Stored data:
▬▬▬▬▬▬
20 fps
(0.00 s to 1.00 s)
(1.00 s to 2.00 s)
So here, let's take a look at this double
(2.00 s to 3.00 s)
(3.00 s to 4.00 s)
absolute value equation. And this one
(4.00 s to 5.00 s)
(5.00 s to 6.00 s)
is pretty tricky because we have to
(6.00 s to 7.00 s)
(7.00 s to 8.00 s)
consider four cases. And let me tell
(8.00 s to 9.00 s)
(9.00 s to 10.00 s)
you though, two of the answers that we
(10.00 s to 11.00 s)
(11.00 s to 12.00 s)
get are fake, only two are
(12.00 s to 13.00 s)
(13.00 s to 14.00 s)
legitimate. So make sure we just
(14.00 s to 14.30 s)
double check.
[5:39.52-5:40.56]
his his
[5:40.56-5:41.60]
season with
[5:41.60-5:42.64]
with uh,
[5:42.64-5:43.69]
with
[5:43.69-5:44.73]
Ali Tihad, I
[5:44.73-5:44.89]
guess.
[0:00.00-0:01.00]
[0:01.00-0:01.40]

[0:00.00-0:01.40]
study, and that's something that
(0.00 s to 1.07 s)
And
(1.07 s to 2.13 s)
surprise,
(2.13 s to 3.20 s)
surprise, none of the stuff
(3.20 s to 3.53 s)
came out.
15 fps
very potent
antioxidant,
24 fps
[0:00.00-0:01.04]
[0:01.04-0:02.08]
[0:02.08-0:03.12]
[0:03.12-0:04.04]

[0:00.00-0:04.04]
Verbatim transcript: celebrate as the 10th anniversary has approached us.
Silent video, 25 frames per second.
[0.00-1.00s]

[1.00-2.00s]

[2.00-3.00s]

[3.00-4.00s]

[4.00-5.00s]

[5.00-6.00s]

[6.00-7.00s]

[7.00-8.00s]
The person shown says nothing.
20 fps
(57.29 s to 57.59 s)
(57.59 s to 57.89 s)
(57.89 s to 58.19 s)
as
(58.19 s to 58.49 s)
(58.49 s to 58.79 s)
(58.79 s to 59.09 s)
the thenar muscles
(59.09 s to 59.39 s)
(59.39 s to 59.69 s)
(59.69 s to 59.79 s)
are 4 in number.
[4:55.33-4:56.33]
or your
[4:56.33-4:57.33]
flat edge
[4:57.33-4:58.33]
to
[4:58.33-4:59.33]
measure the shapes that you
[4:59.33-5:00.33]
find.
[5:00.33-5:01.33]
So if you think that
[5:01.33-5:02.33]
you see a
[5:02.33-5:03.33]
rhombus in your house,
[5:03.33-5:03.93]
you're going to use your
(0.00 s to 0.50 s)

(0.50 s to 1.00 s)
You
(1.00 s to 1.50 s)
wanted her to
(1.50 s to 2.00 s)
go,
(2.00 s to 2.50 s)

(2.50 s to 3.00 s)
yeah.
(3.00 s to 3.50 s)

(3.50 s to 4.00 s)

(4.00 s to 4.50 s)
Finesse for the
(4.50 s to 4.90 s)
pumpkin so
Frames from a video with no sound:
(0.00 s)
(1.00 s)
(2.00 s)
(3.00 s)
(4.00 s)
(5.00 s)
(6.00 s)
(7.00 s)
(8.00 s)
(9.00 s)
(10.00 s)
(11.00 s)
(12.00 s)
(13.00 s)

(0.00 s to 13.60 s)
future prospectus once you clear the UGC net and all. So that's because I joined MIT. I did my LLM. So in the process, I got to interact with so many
▬▬▬▬▬▬
Exercise directions → Scan the records above for the lines holding "[5:39.52-5:40.56]" and "[6.00-7.00s]". Transcribe those two and every line between them word for word, and no others.

The answer →
[5:39.52-5:40.56]
his his
[5:40.56-5:41.60]
season with
[5:41.60-5:42.64]
with uh,
[5:42.64-5:43.69]
with
[5:43.69-5:44.73]
Ali Tihad, I
[5:44.73-5:44.89]
guess.
[0:00.00-0:01.00]
[0:01.00-0:01.40]

[0:00.00-0:01.40]
study, and that's something that
(0.00 s to 1.07 s)
And
(1.07 s to 2.13 s)
surprise,
(2.13 s to 3.20 s)
surprise, none of the stuff
(3.20 s to 3.53 s)
came out.
15 fps
very potent
antioxidant,
24 fps
[0:00.00-0:01.04]
[0:01.04-0:02.08]
[0:02.08-0:03.12]
[0:03.12-0:04.04]

[0:00.00-0:04.04]
Verbatim transcript: celebrate as the 10th anniversary has approached us.
Silent video, 25 frames per second.
[0.00-1.00s]

[1.00-2.00s]

[2.00-3.00s]

[3.00-4.00s]

[4.00-5.00s]

[5.00-6.00s]

[6.00-7.00s]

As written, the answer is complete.